Overalls, cargo pants, jean jackets, and camouflage prints all have one thing in common: they were designed to make daily life easier for workers and soldiers, before arriving on the fashion scene. Long relegated to the shadows, workwear style is making a comeback, even eclipsing the long-reigning king that is sportswear, to meet the new expectations of a generation in search of style, practicality, and inclusiveness.
After experimenting with jogging suit style, Anna Wintour could now don a pair of dungarees. For now it’s just an idea for an outfit for the high priestess of fashion, but it could soon become reality… Because utility wear is making a strong comeback in our wardrobes, and is even in the process of dethroning the seemingly unbeatable sportswear. The current ‘utility wear’ trend seems to be the synthesis of everything the younger generations are looking for: a non-gendered, durable, practical garment that works for all body types, without sacrificing style. A winning combo set to have a long-term presence in our closets.

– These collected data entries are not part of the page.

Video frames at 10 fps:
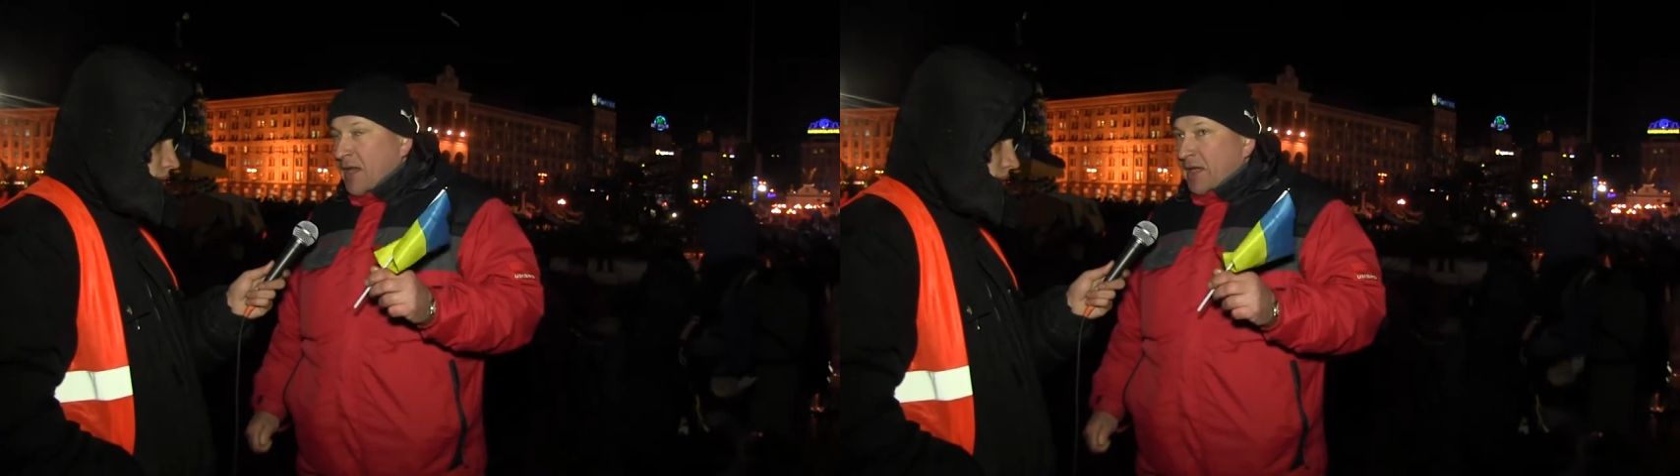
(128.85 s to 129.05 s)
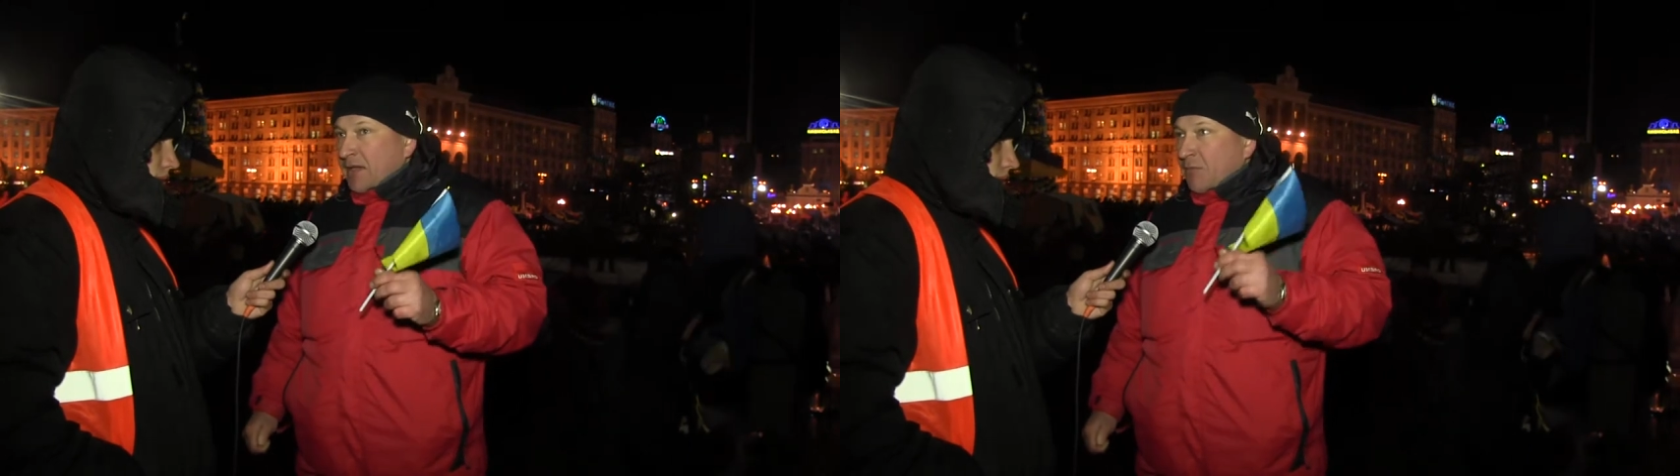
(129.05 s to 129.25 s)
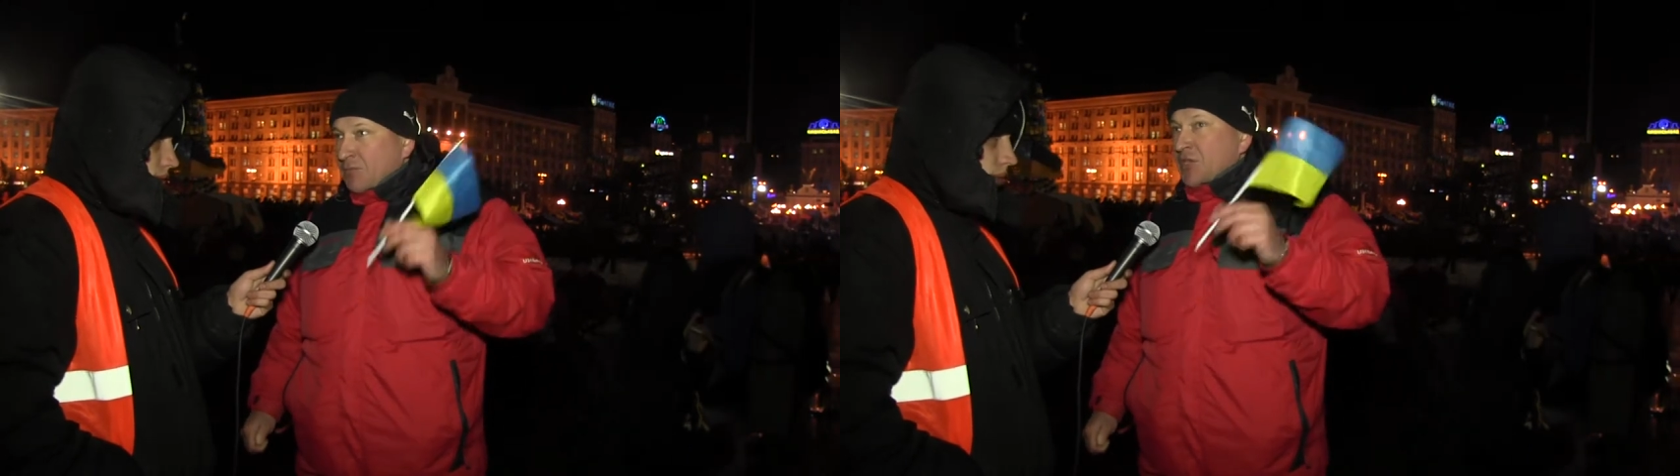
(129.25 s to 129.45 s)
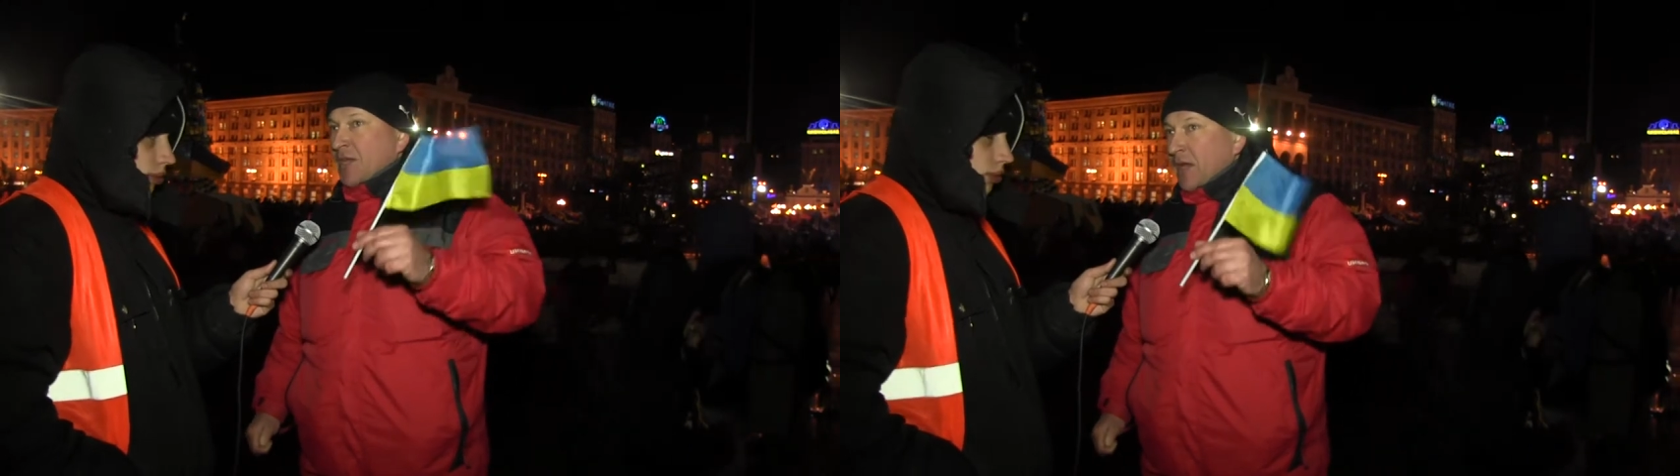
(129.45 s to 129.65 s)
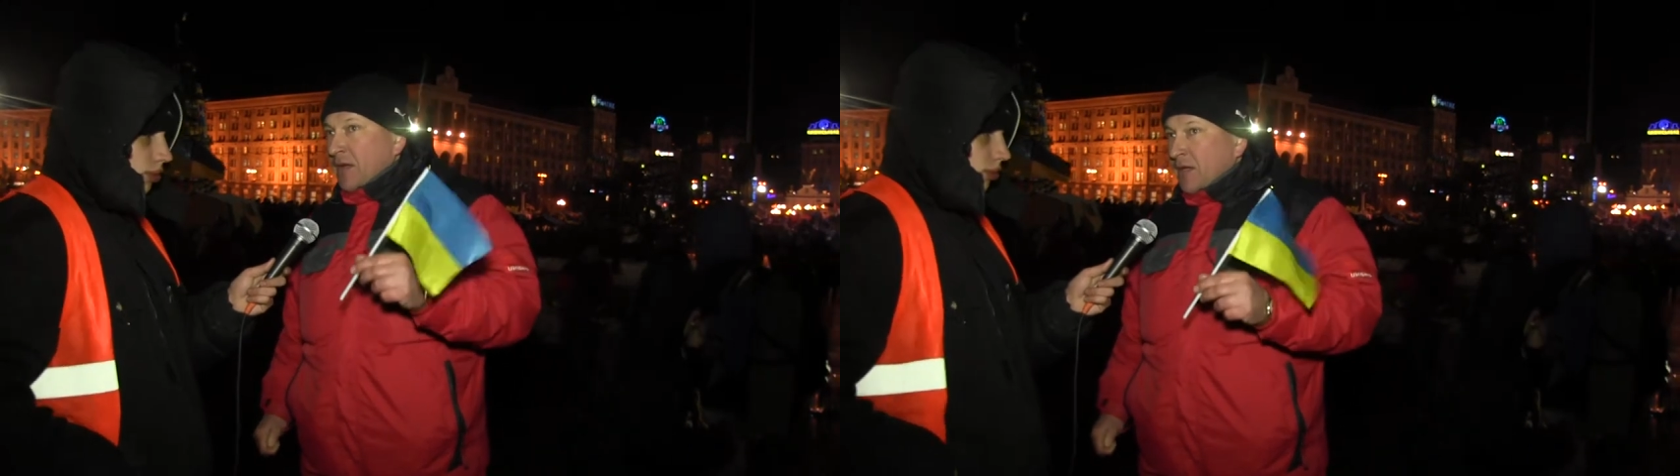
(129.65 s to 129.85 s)
это
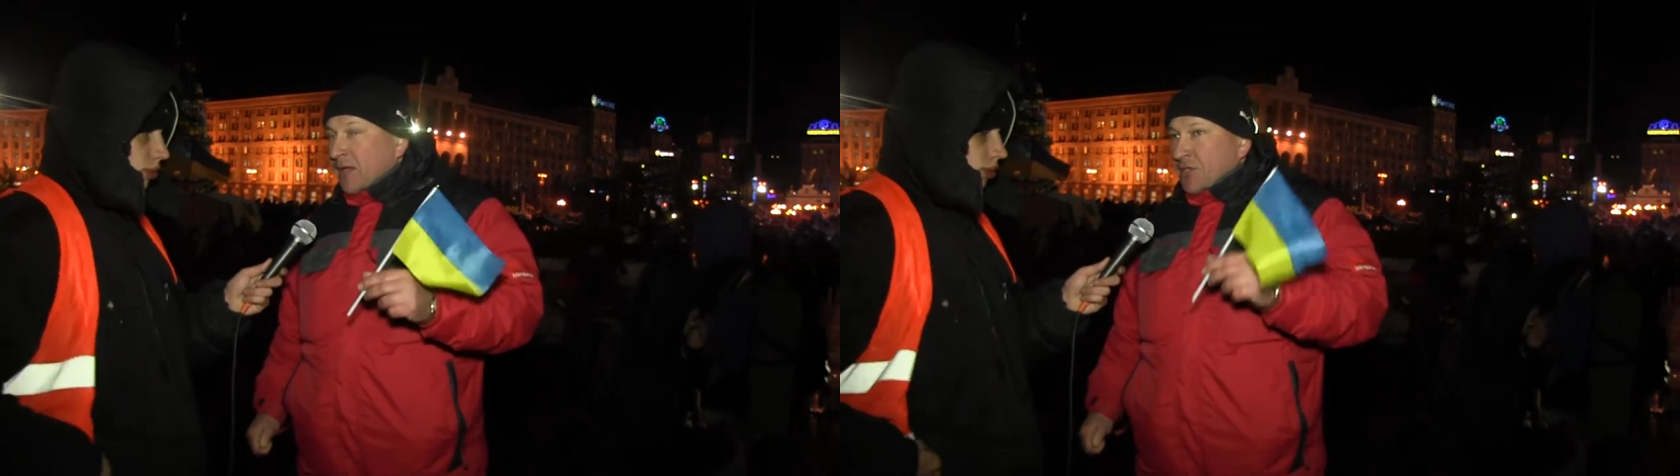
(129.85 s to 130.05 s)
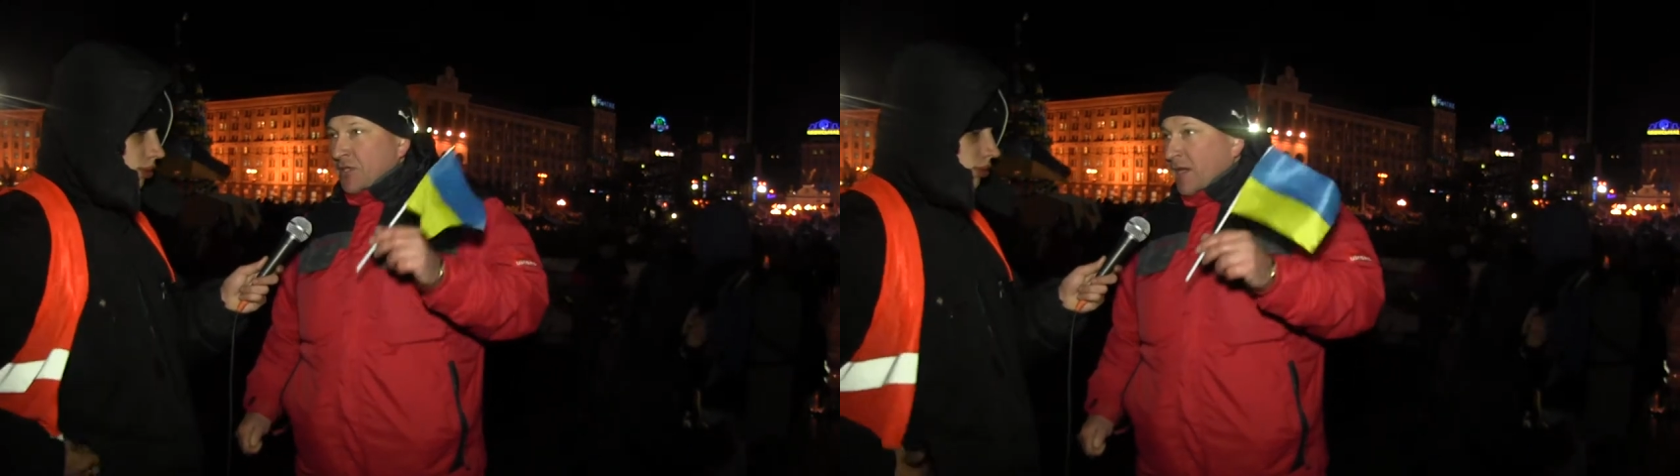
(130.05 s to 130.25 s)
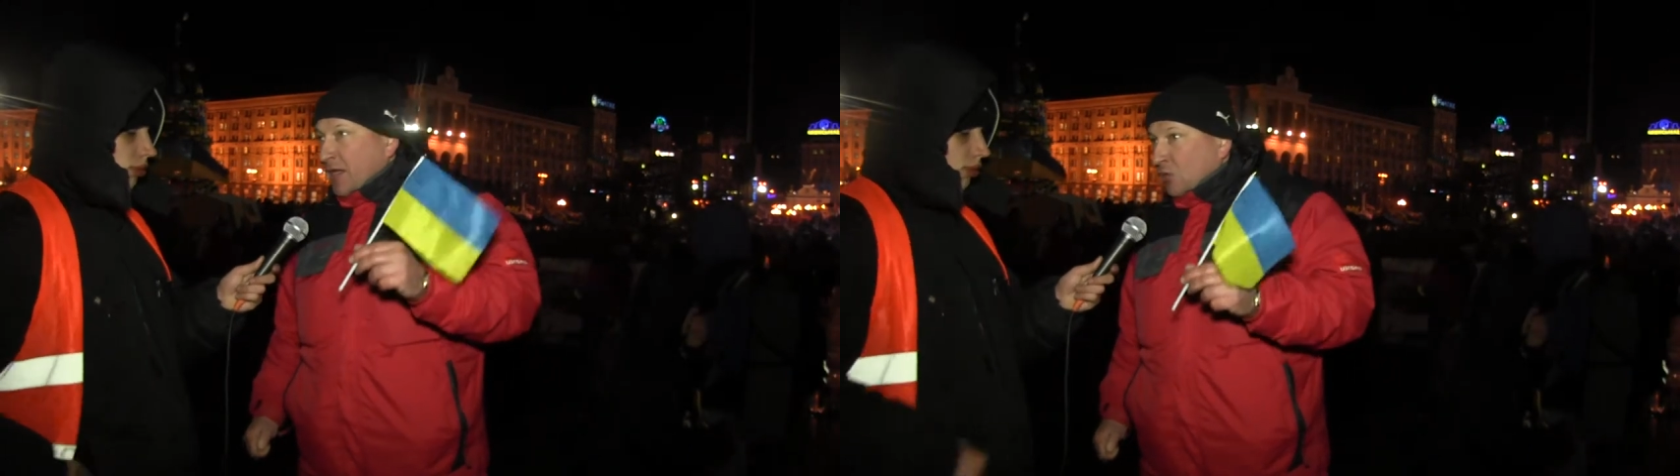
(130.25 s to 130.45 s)
вообще человек,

The story of a success foretold
Utilitarian clothing has already been making an appearance in our daily wardrobes for a few seasons now, slowly but surely, abetted at first by the pandemic lockdowns, then by the mass shift to remote working. The idea is to remain stylish without giving up the priority on comfort acquired during the pandemic. Men’s suits became more casual, and then overalls, the ultimate workwear garment, made a minor comeback, before sibling styles of pantsuits and uniforms started to make a more lasting impression on the fashion scene. Already at the start of 2022, there was talk of workwear’s comeback, but now it’s become a broader trend, encompassing workwear, army wear, and streetwear, which is now taking shape with the rise of utilitarian clothing.
Something confirmed by the resurgence of brands entirely dedicated to this style of fashion, starting with Dickies and Carhartt, two brands that have been around for a century, who continued their activities in the shadows for a while before returning to the spotlight. And while these clothes may still symbolize the working class, or even the military, they are now mixed with luxury, streetwear, and even sportswear pieces for tasteful ensembles. The phenomenon is increasingly pushing back the frontiers between genders and social classes, while maintaining a functional aspect, in phase with daily life at high speed and an inclusive character — by being adaptable to everyone. It is therefore not surprising to see that the hashtag #workwear counted 400 million views on Tiktok at the time of writing, while the much broader trend of utilitarian clothing is gradually making its mark as a genuine movement.
From the runway to the street
The last season of Fashion Weeks, dedicated to the spring-summer 2023 season, have erected utility clothes as stars of the catwalk, starting with cargo pants that have imposed themselves as a must-have piece in Milan. Once reserved for the military, then brought back to fashion in the early 2000s, these utility pants were ubiquitous in Milan and Paris, particularly on the catwalks of Fendi, Jil Sander, Isabel Marant, Koché, and Dolce & Gabbana, to name a few. Cargo skirts, cargo shorts, and Bermuda-style cargo shorts were also present in all four fashion capitals, as well as denim, more present than ever, jackets with multiple pockets, parachute pants and skirts, and, to a lesser extent, camouflage print, often revisited in versions that are modern, and less associated with military wardrobes.